Closure Report
Project Summary
To explain the project: the Resource Lists service enables course organisers to make their reading lists available online, while ensuring that the Library holds sufficient numbers of copies of materials being taught. The service is of use to course organisers and students through the convenience and consistency it offers, and important to the Library as it provides oversight of what is being taught across the University. This academic year (2018/19), resource lists account for 30% of reading lists at the University, and consist of approximately 30,000 titles used across a total of 100,000 citations.
While Resource Lists is primarily a teaching and learning service, there are exciting opportunities for the underlying data to be used in research, the findings of which can then inform curriculum discussions and decisions.
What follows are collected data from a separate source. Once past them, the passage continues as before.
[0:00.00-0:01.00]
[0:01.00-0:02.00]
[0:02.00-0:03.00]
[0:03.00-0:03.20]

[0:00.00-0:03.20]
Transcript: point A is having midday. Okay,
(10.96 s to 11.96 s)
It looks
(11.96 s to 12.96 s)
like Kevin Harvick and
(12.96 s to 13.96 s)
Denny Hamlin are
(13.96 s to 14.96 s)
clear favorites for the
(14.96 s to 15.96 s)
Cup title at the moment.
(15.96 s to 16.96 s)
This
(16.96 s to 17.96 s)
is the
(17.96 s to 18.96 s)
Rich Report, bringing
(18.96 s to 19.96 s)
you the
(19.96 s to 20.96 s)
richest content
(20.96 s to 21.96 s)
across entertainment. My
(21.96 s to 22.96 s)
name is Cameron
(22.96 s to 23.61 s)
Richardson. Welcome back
This is particularly timely, given the UK-wide movement for diversifying and decolonising the curriculum.
This is an opportunity to begin to understand resource lists data in more detail: producing data visualisations of a number of broad themes enables the Library – and researchers – to gain an overview of course reading material at the University, and presents opportunities for more detailed future analysis.
Our intention was to produce aesthetically-pleasing visualisations of this data, initially looking at gender, but subsequently at geographical demographics and relationships of cross-list texts also. We are conscious of the sensitivities around these findings, and resultantly nothing is public until review from Library Committee.
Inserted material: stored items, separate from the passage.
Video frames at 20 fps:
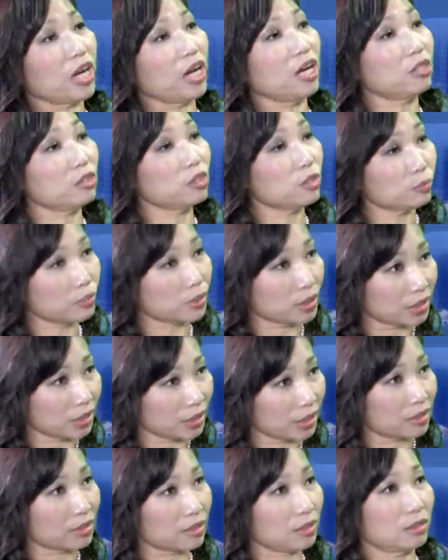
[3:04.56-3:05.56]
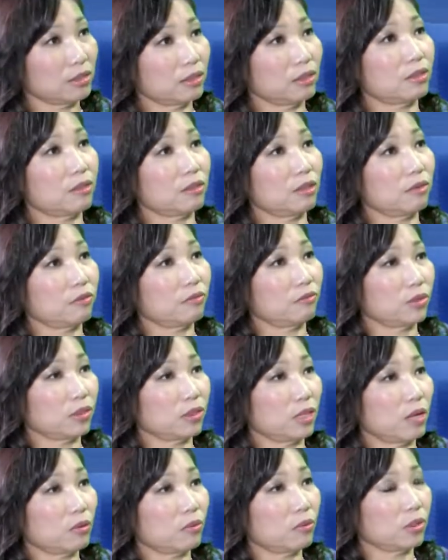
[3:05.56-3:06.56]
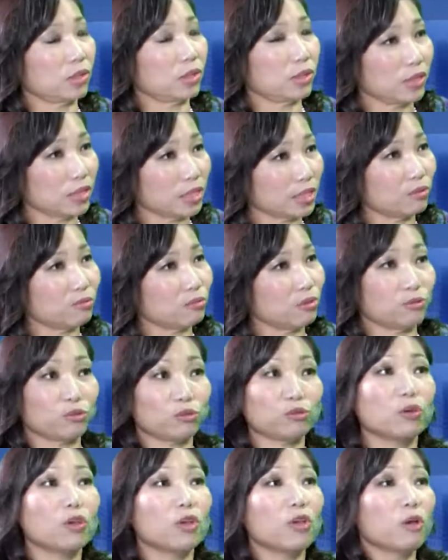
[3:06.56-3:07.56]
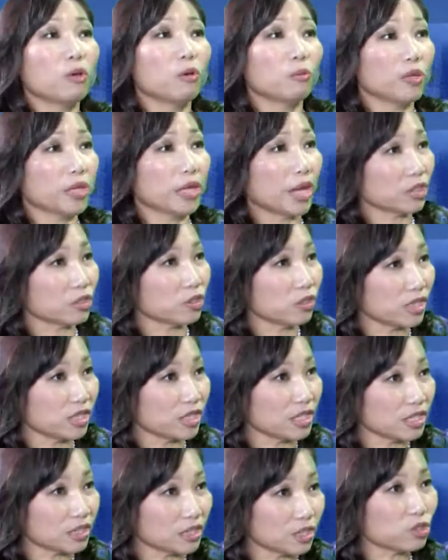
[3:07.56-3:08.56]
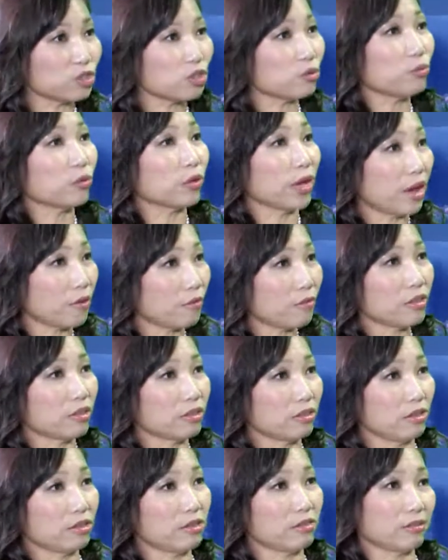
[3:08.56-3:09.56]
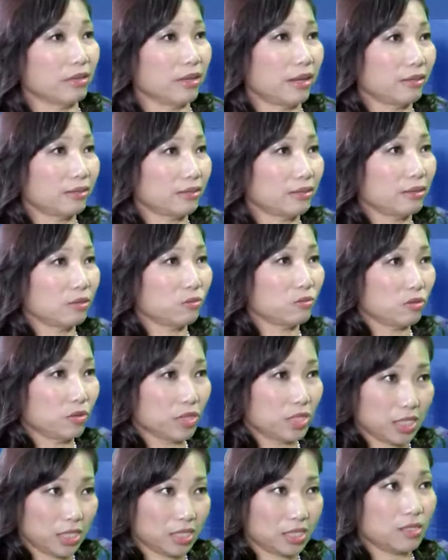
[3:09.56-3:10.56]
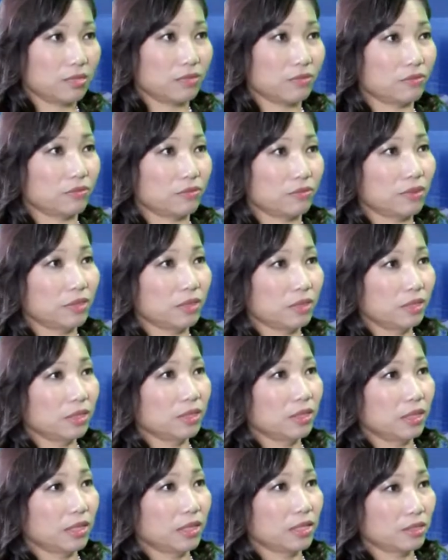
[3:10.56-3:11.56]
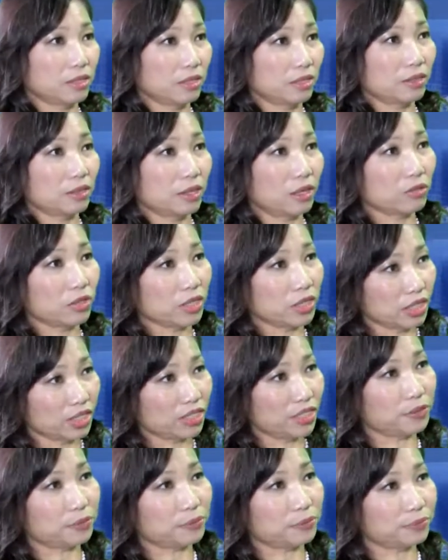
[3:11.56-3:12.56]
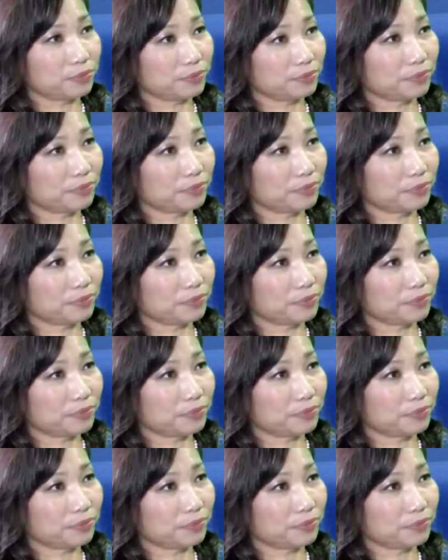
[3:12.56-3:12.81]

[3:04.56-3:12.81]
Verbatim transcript: 100% uh, of uh, our income stream. So we actually distribute everything that uh, we receive as uh, our income.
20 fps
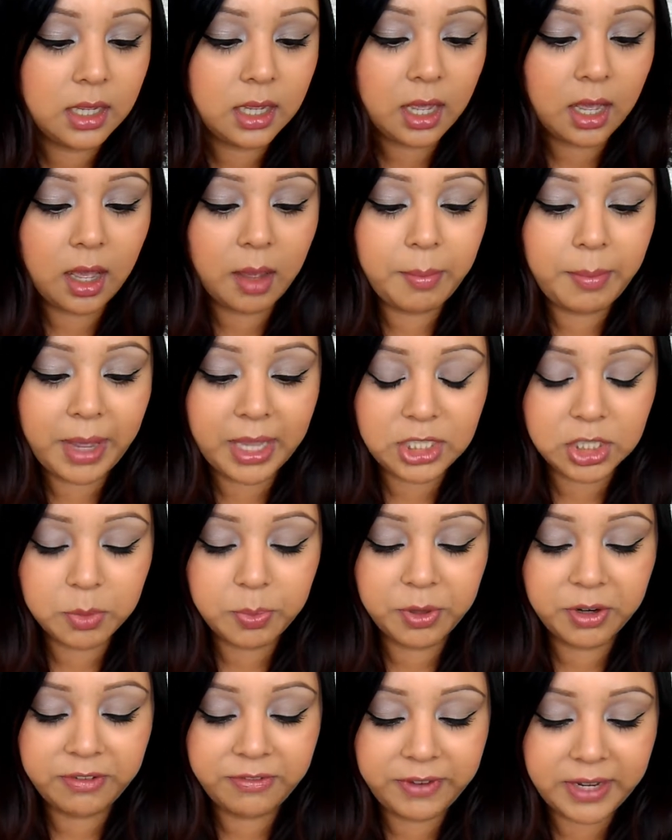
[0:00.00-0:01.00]
uh,
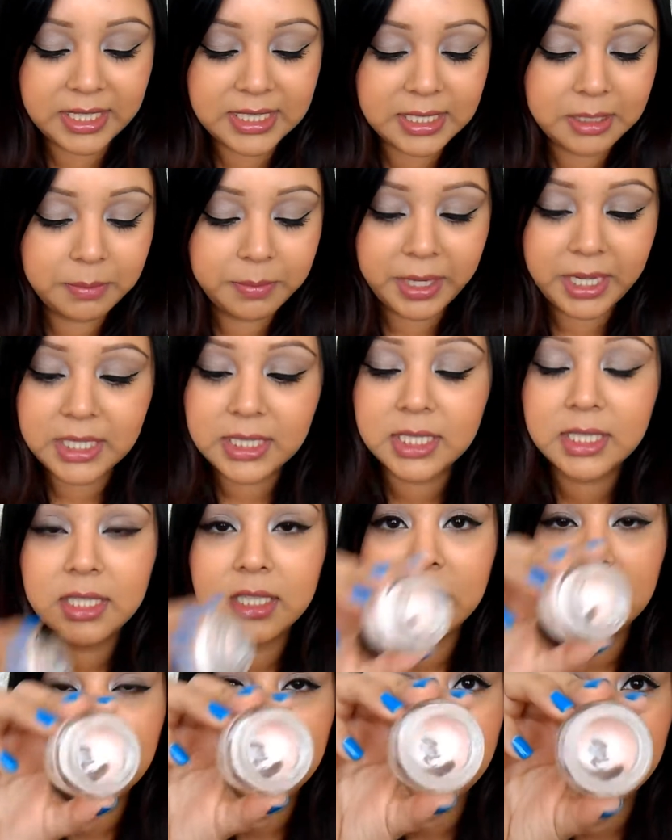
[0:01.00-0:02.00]
Magic Perfecting Base and
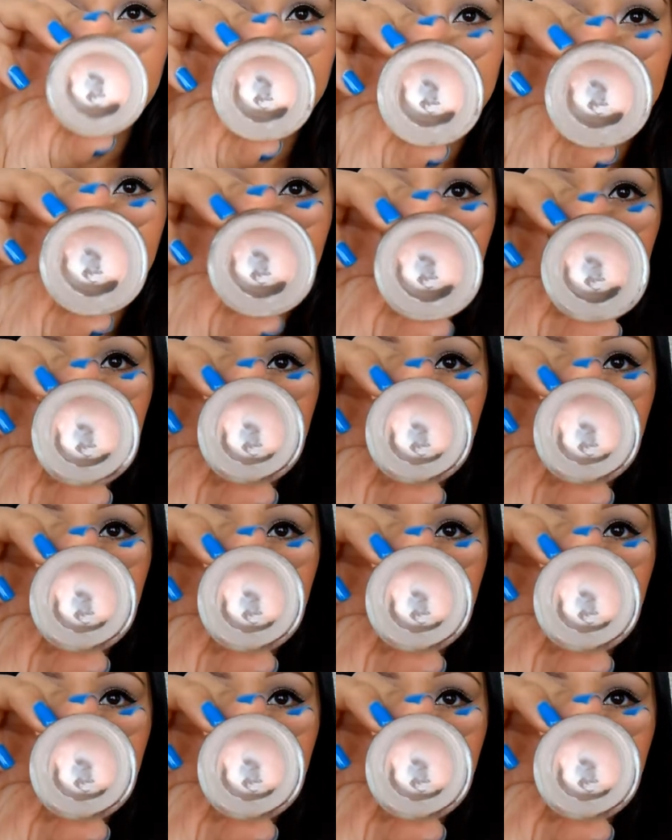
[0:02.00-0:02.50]
this is just like a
Analysis of Resource Usage:
Staff Usage Estimate: 21 days
Staff Usage Actual: 23 days
Other Resource Estimate: £28
Other Resource Actual: £28
Other Resource Variance: 0%
Outcome
Technical outputs
Justin created excellent visualisations, using R, as per the project plan:
D1 Visualisation- author genders |
M |
Justin Ho |
D2 Visualisation- no of times a resource/author is cited |
M |
Justin Ho |
D3 Visualisation- relationships of texts across courses |
M |
Justin Ho |
D4 Visualisation- geographical analysis |
M |
Justin Ho |
These can be found in the git repository https://github.com/uoemainlibrary/vis-curr , but this is locked down until we have agreement that this can be made public, given the sensitivity around the findings.
Had there been time, we would have investigated a reusable platform for the purpose of running visualisations as required, but there was not enough time to enact this.
Investigation, documentation and reporting
Justin documented using markdown as he went. This is all captured in the above git repository, using git issues, and we can extract this.
Justin's findings will be shown to Library Committee in October, and a blogpost will follow on.
Training
No specific training was undertaken, but invaluable meetings with key project stakeholders broadened Justin's understanding of the area in which he was working.
Explanation for variance
Justin Ho, our intern, was initially contracted till July 19th- we were able to extend by 2 full days to July 31. We spent a total of 5 payments to genderize.io at approx £7 per month. I've marked 2 of those as being in July as the August payment came out.
Key Learning Points
Justin felt, above all, that the concrete objective of the project was really positive. He has undertaken many projects where it hasn't been clear what he should work towards, and to have a well-described set of output visualisations and general findings to reach was a real help.
Justin was also pleased to work on a project where he found himself really interested, actually caring about the outcomes. He found it satisfying and rewarding, and it piqued his curiosity. He also said it was a pleasant diversion from PhD work.
Justin was happy to work within the team project structures. He worked off a timesheet which Justin updated as he progressed, and thus there was minimal need to come into Argyle House- he could work in his own office alongside his PhD.
The bigger meetings were also deemed successful- having content experts Sarah, Hannah and Angela present was very useful, and the suggestions and ideas from Kirsty and Melissa were invaluable.